Data shown START

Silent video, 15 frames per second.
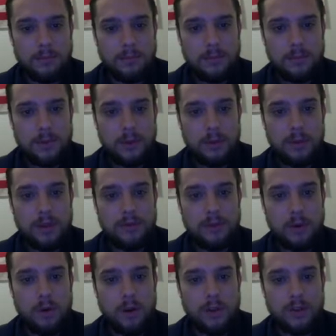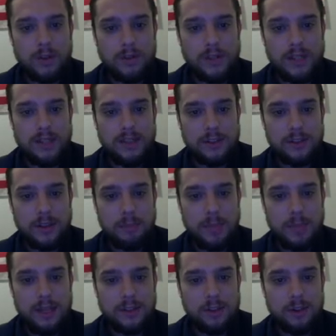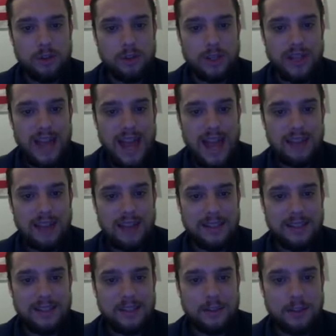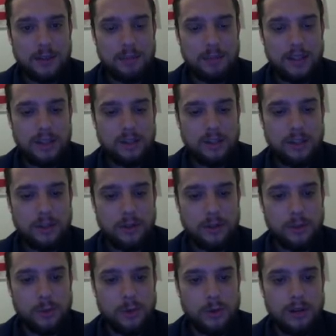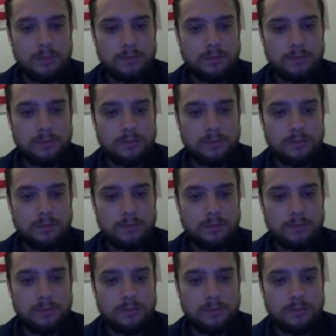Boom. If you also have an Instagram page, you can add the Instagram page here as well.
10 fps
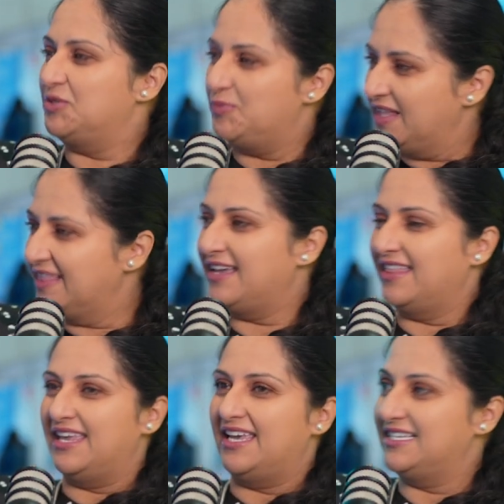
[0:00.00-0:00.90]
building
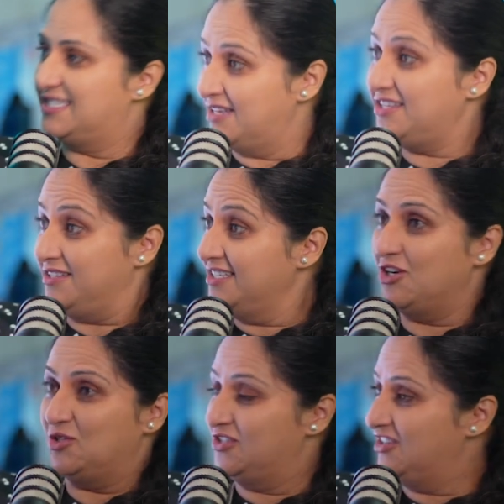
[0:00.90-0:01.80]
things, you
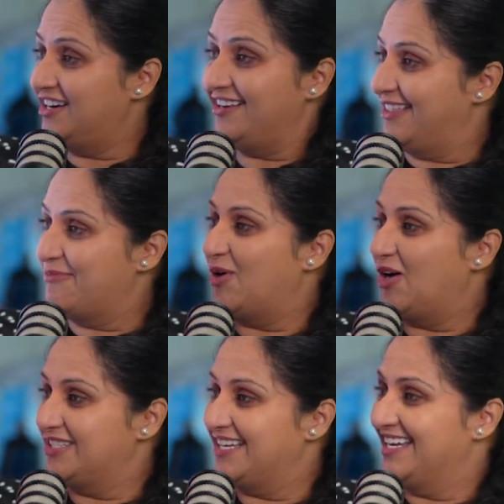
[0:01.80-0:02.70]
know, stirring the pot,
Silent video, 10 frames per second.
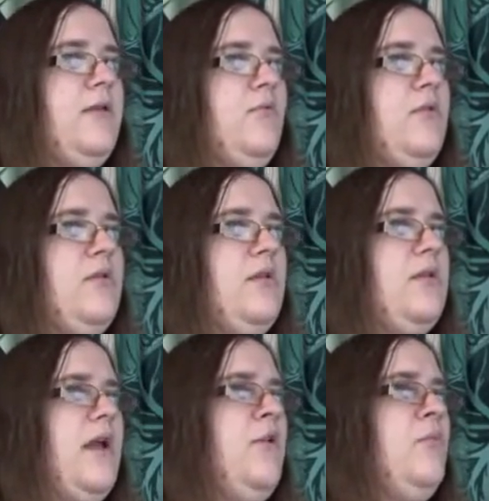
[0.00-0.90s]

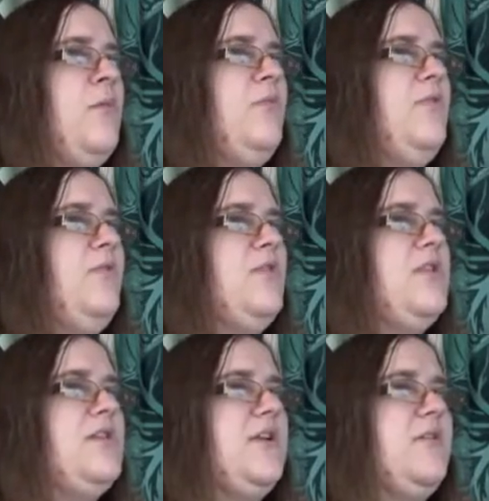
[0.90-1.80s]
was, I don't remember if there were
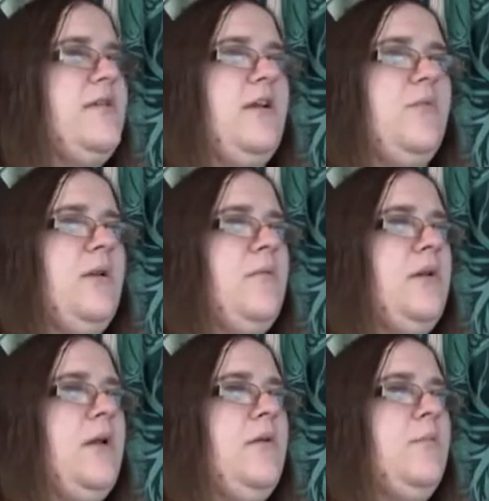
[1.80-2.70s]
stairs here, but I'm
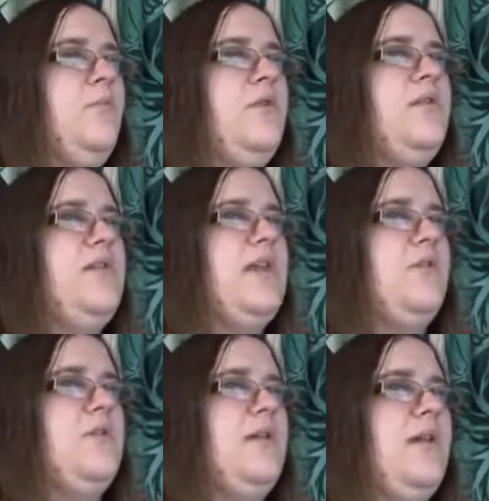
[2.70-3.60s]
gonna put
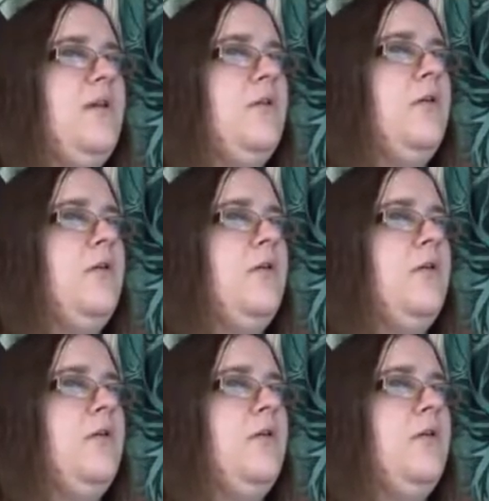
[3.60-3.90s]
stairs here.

Data shown END

__Your assignment__.
If an entry contains an image, print the rest of that entry exactly and leave the image out.

__Task result__.
Silent video, 15 frames per second.
Boom. If you also have an Instagram page, you can add the Instagram page here as well.
10 fps
[0:00.00-0:00.90]
building
[0:00.90-0:01.80]
things, you
[0:01.80-0:02.70]
know, stirring the pot,
Silent video, 10 frames per second.
[0.00-0.90s]

[0.90-1.80s]
was, I don't remember if there were
[1.80-2.70s]
stairs here, but I'm
[2.70-3.60s]
gonna put
[3.60-3.90s]
stairs here.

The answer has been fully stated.